日本人一人ぼっち、じゃない!
「日本人一人ぼっち」というタイトルで丸三年お送りしてきたカナディアンライフも、今回はあえて、「日本人一人ぼっち、じゃない!!」としたい。
3月11日朝の4時半、東京の父からの電話で目覚めた。父は私に心配をかけまいと、自分がガンの告知を受けたこともその摘出手術が無事に終わったことも一切電話してこなかったのに、今回はカナダと日本の時差をも考えずに電話をしてきたという事は、ただ事ではないはずだ。
全て手作りお菓子やお寿司
大きな地震があったけど母と弟も無事だからという知らせだった。時間が経てば連絡が取れなくなると予想した父はその前に私に無事を知らせてくれたらしい。

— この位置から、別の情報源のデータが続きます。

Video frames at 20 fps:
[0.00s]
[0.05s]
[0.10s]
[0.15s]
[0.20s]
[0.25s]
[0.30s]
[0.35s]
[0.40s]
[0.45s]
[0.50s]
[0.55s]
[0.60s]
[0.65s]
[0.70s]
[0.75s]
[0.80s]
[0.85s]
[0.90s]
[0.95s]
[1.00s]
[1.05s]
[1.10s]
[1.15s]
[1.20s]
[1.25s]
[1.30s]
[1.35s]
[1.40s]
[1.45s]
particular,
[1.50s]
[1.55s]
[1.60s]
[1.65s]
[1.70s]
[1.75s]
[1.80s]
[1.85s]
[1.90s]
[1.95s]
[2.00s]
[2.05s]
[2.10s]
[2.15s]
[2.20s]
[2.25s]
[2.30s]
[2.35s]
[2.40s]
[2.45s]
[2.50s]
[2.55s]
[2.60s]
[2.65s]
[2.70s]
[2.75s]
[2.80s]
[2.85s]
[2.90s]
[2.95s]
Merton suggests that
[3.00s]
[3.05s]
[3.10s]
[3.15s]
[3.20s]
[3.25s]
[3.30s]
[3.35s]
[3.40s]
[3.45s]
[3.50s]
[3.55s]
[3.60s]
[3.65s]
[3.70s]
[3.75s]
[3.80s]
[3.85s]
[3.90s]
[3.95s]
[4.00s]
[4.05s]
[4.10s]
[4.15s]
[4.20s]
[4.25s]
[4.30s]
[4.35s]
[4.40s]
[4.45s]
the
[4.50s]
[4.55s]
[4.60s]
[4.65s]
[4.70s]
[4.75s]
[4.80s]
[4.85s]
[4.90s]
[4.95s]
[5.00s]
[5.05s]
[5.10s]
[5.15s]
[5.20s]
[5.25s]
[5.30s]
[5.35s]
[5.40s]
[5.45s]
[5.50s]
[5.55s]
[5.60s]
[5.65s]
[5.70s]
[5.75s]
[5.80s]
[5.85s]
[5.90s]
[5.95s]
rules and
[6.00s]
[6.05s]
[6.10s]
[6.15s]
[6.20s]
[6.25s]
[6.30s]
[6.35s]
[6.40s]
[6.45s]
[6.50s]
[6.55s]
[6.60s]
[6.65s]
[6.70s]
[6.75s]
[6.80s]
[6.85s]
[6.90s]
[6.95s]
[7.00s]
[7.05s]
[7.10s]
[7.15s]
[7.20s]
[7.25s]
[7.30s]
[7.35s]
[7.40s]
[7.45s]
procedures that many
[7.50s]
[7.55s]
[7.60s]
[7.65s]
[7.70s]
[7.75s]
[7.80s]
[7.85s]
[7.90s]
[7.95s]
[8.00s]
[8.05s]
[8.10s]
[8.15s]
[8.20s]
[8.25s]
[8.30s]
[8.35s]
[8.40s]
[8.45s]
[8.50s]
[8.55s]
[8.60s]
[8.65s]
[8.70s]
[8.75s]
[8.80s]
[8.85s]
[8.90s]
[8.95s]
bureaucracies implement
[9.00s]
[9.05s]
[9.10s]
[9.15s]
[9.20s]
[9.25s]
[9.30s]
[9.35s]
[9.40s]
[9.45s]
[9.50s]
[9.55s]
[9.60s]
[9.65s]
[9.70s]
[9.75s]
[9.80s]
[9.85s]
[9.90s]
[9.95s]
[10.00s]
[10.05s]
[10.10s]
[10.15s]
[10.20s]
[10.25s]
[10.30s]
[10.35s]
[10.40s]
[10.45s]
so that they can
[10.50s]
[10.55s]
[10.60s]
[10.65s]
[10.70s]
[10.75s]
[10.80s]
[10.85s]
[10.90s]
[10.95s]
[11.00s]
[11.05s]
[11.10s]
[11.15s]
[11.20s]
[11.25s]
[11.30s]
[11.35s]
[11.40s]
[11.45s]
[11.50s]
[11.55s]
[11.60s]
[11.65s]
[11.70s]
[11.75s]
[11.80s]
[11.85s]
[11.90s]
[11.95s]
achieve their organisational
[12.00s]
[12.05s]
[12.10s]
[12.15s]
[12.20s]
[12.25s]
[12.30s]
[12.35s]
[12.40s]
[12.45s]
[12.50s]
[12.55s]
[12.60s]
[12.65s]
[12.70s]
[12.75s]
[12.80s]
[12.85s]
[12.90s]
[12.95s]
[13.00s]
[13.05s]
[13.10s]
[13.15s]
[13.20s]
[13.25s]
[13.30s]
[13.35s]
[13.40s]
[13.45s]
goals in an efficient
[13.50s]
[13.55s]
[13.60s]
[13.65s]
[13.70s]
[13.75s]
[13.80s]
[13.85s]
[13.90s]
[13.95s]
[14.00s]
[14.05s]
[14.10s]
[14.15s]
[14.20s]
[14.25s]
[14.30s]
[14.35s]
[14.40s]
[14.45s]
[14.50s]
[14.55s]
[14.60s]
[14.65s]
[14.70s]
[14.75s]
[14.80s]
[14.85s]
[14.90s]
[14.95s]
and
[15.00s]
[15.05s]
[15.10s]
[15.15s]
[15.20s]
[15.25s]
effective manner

ほっと一安心したものの、父方の福島の親戚や岩手や仙台の友達の行方も全然分からなくて、不安はニュースを見て広がるばかり。海外に住む日本人は多分例外なく自分がこんな時に何の役にもたてないことに心を痛める。私もその一人でニュースを見ては泣いてばかりいた。
ある日この地方の新聞の記者が私にインタビューに来た。私はこの機会にと「がんばれ、ニッポン!」と日本語で印刷してくださいとお願いした。翌週の新聞の一面には地震、津波、原発の事や私の家族の話と一緒にがんばれニッポン!という日本語が載った。この地方新聞では始めての事らしい。その記事は日本の方々が早く安心して生活できることを祈るカナディアンがこんな小さな町にもいる事を象徴していて感動した。
ボランティアで演奏してくださったオーケストラ その新聞を見てある日本人女性が連絡をくれて、彼女達の行うチャリティーバザーに参加させてもらう事になった。当日はあいにくの雨にも関わらず、たくさんの人が来てくれた。何でも12組のバンドやオーケストラがボランティアで演奏してくれたり、手作りのお菓子やお寿司、持ち寄ったヤードセールの品々、真心と体力と知恵、そして何よりも少しでも日本の役に立ちたいと言う全員の願いが一つになった催しは、家から1時間半かけても来る価値は十分にあった。スタッフの方々お疲れ様でした、素晴らしい催しでした。
久しぶりにたくさんの、しかも素敵な日本人と会って、自国の言葉を思い切り話しストレス発散にもなって「日本人一人ぼっち、じゃない!」
思いは一つ
カナダの西側ブリティッシュコロンビア州のビクトリアにあるプリントショップで日本への義援金集めの為に「頑張れ、日本」と印刷したTシャツを販売してると聞いて、私も注文しそれをバザーに着て行った。西側の島に住む友達もバザーにそのTシャツを着て行ったという。このオンタリオ州から飛行機で5時間、時差も3時間ある場所で、日本への熱い思いから同じTシャツを着てバザーに参加するなんて、なんて素晴らしい事なんだろう。